Dr. Bernice Grafstein, a renowned neuroscientist and the Vincent and Brooke Astor Distinguished Professor in Neuroscience at Weill Cornell Medicine, has been elected to the American Academy of Arts and Sciences.
The academy is an independent research center and one of the oldest honorary societies in the United States. Its mission is to convene “leaders from every field of human endeavor to…address issues of importance to the nation and the world.” Dr. Grafstein joins more than 250 scholars and leaders this year from the sciences, social sciences, humanities, arts and business. She also joins thousands of members who have been elected as far back as 1781, including Benjamin Franklin, Martin Luther King Jr. and Dr. Anthony Fauci.
“I’m extremely thrilled,” Dr. Grafstein said. “I love the fact that this has come at a mature point in my career. I can savor it all the more now.”

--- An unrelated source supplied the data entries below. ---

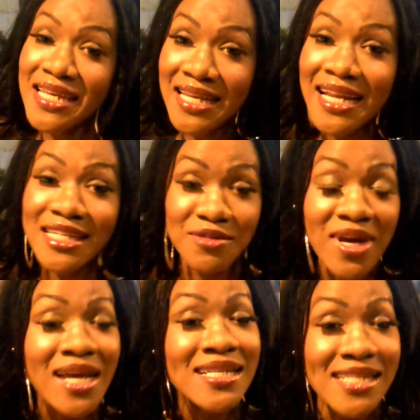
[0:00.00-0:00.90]
tea, that's
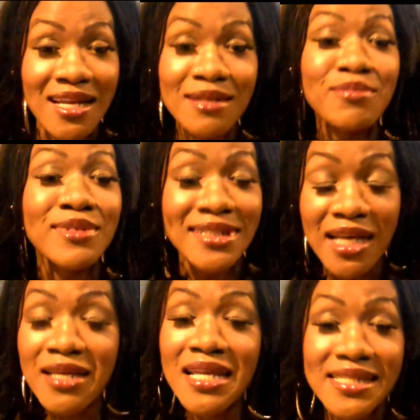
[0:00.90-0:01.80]
right. Sell
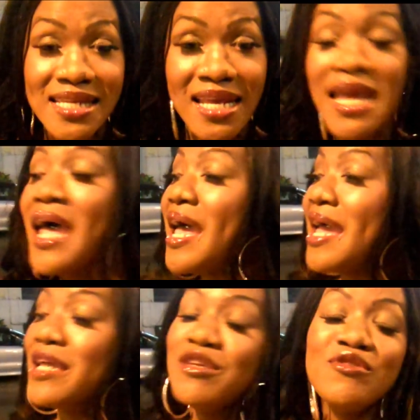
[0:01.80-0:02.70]
your tea
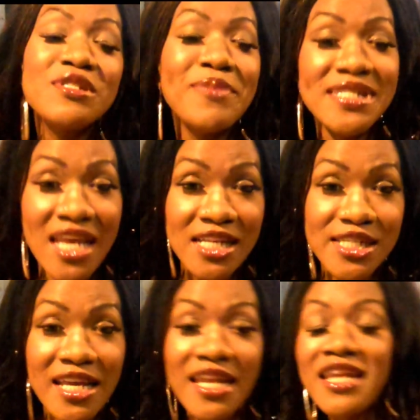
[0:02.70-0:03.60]
and use
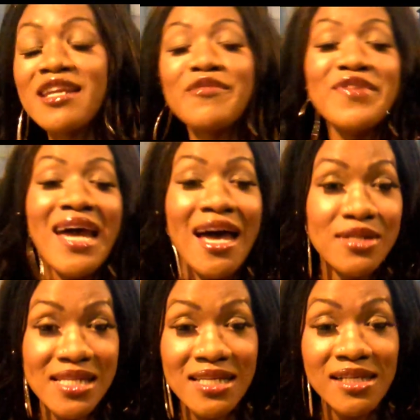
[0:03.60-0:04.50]
protection. And if you're
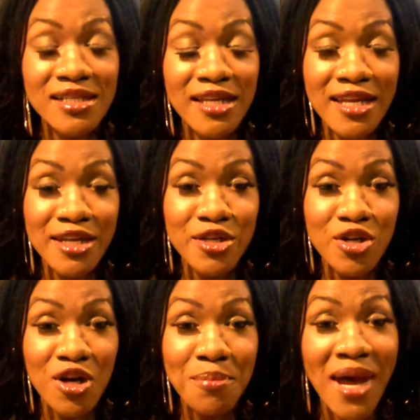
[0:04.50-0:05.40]
out there and
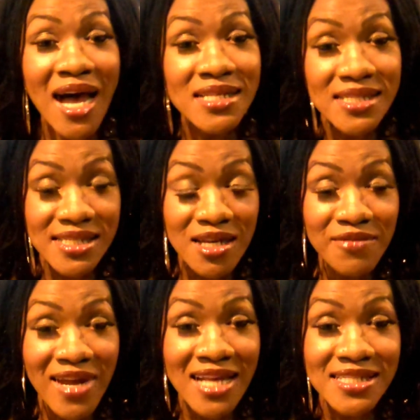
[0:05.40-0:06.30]
you're positive,
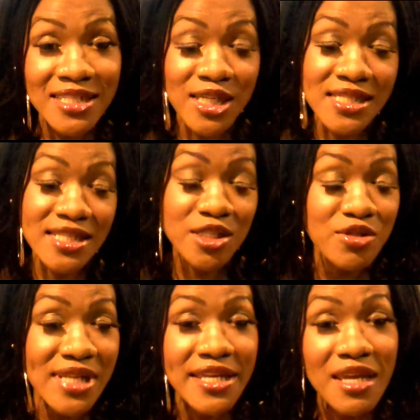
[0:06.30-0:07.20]
I suggest that you
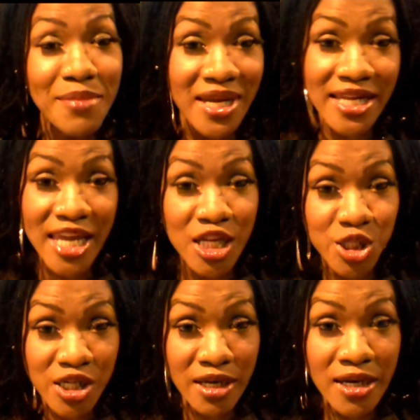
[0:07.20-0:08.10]
take your
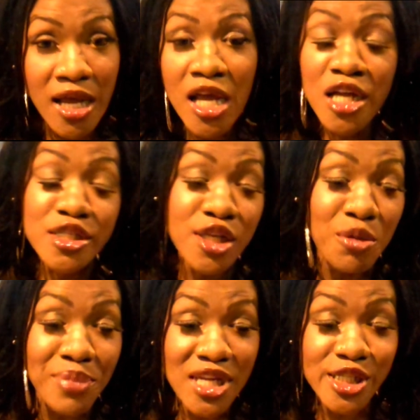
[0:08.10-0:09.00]
medication.
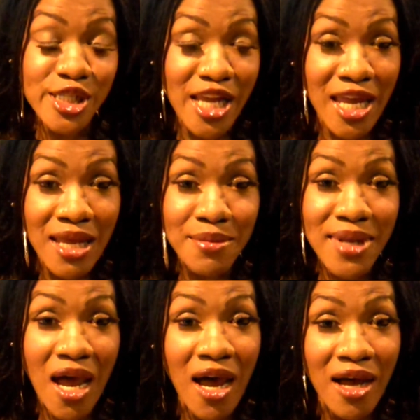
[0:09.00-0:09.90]
Don't be ashamed
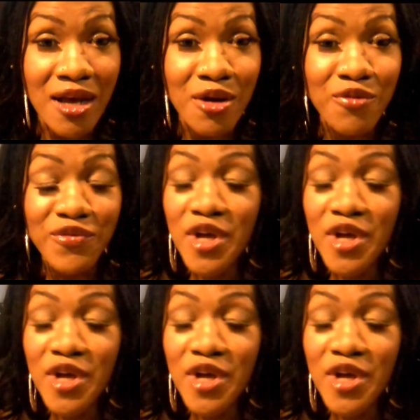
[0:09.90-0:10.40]
of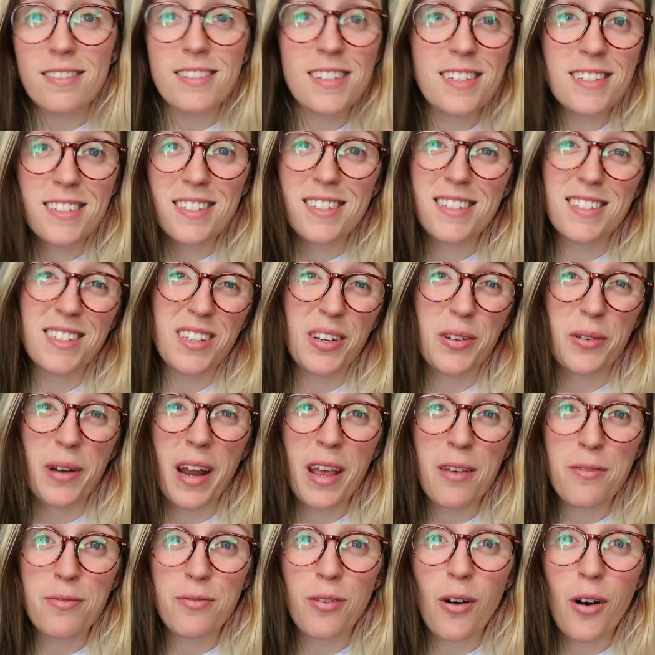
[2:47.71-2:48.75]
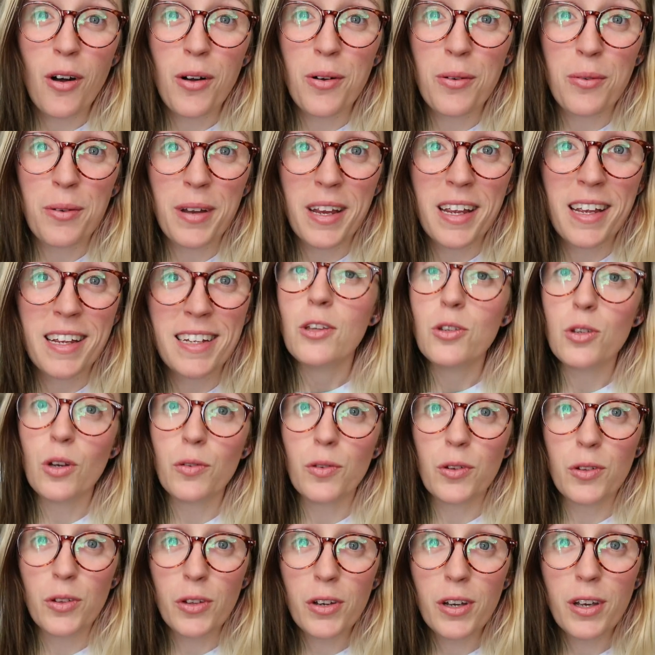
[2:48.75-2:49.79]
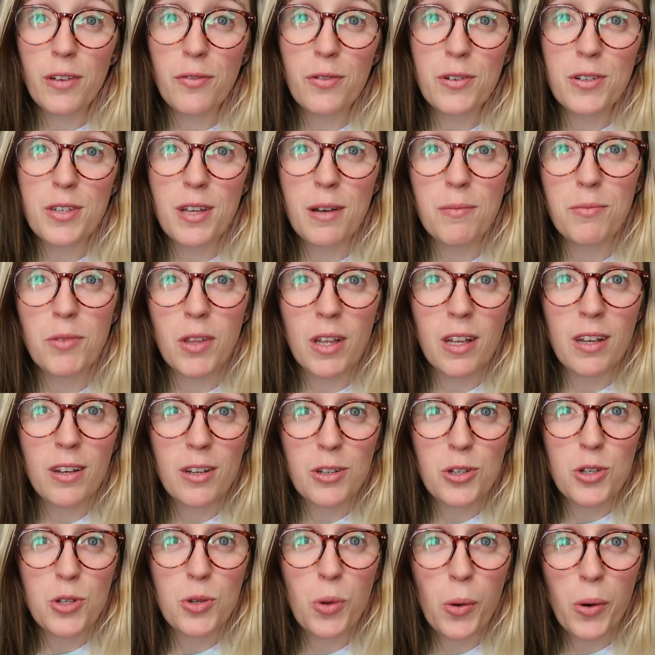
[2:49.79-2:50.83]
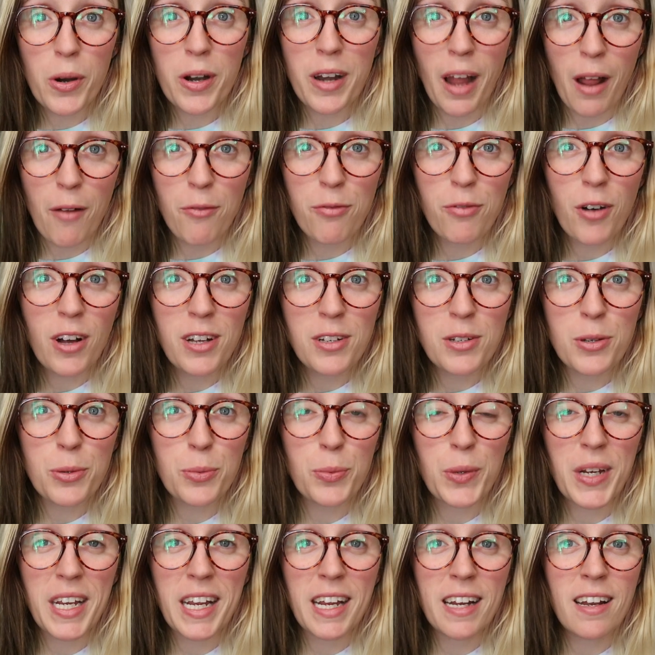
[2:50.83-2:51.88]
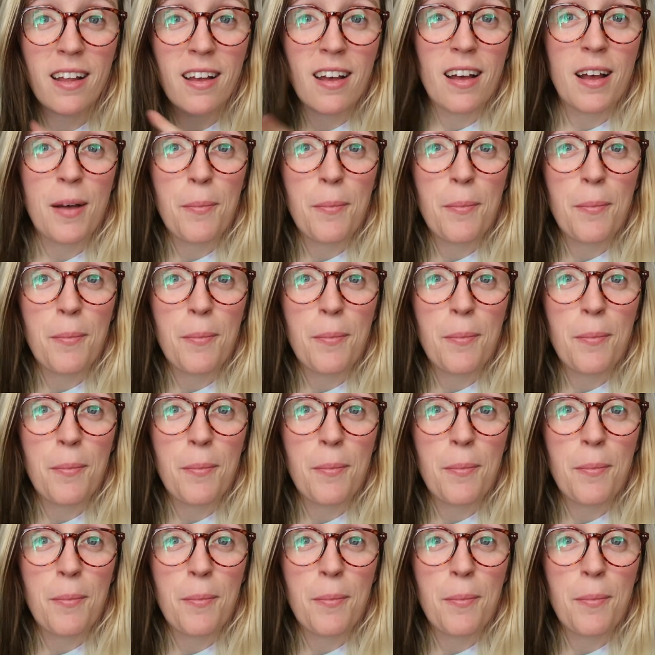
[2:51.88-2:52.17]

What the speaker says: this is a great fall read. So if you're looking for something short and fun to read,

Throughout her career, Dr. Grafstein has made pioneering discoveries about nerve cell damage and regeneration. Her earliest work as a graduate student, on brain phenomena related to migraine aura and stroke, has survived as a classical reference for over 50 years. Many of her subsequent studies were done on goldfish optic nerves, which show robust regeneration after injury and thus provide important insights into the potential for regeneration in the human nervous system. Her work with neurosurgeon Dr. Irvine McQuarrie, a former assistant professor of physiology and surgery at Weill Cornell Medicine, showed that nerve regrowth after an injury was regulated by changes further back in the nerve cell than the site of injury. This finding is important for developing methods to improve recovery from injuries of human nerves and brain pathways.
Her research has also illuminated the process of axonal transport, which conveys building materials within nerve cells and is critical to their development and function. “Essentially what I discovered was that things were moving much faster than had been imagined until then,” she said.
Her technique for showing that some material jumped from one nerve cell to the next at the synaptic connections was used in the 1981 Nobel Prize-winning work of David Hubel and Torsten Wiesel on the development of the visual system.
Dr. Grafstein earned a bachelor’s degree in physiology at the University of Toronto and a doctorate in neurophysiology at McGill University. She went on to postgraduate work in the Department of Anatomy at University College London and became a faculty member at McGill before moving to The Rockefeller University. In 1969, she joined the Department of Physiology and Biophysics at Weill Cornell Medicine. She earned an honorary doctorate degree from McGill in 2011.
An enthusiastic teacher, she has been an important leader in the popular Brain and Behavior course for Weill Cornell medical students. She has also served as an expert on spinal cord injury research for several scientific advisory boards, including, currently, the New York State Spinal Cord Injury Research Board. She is a life trustee and vice president of the Grass Foundation, which supports research and education in neuroscience.
An advocate and role model for women scientists, Dr. Grafstein was the first woman to become president of the Society for Neuroscience and has been awarded the society’s Women in Neuroscience’s Mika Salpeter Lifetime Achievement Award. She sponsors the society’s annual award for mentoring of women in neuroscience, and has endowed a lectureship at Weill Cornell Medicine for young women investigators in neuroscience.
Also elected to the academy this year was Dr. Maureen Hanson, the Liberty Hyde Bailey Professor in the Department of Molecular Biology and Genetics at Cornell University’s Ithaca campus.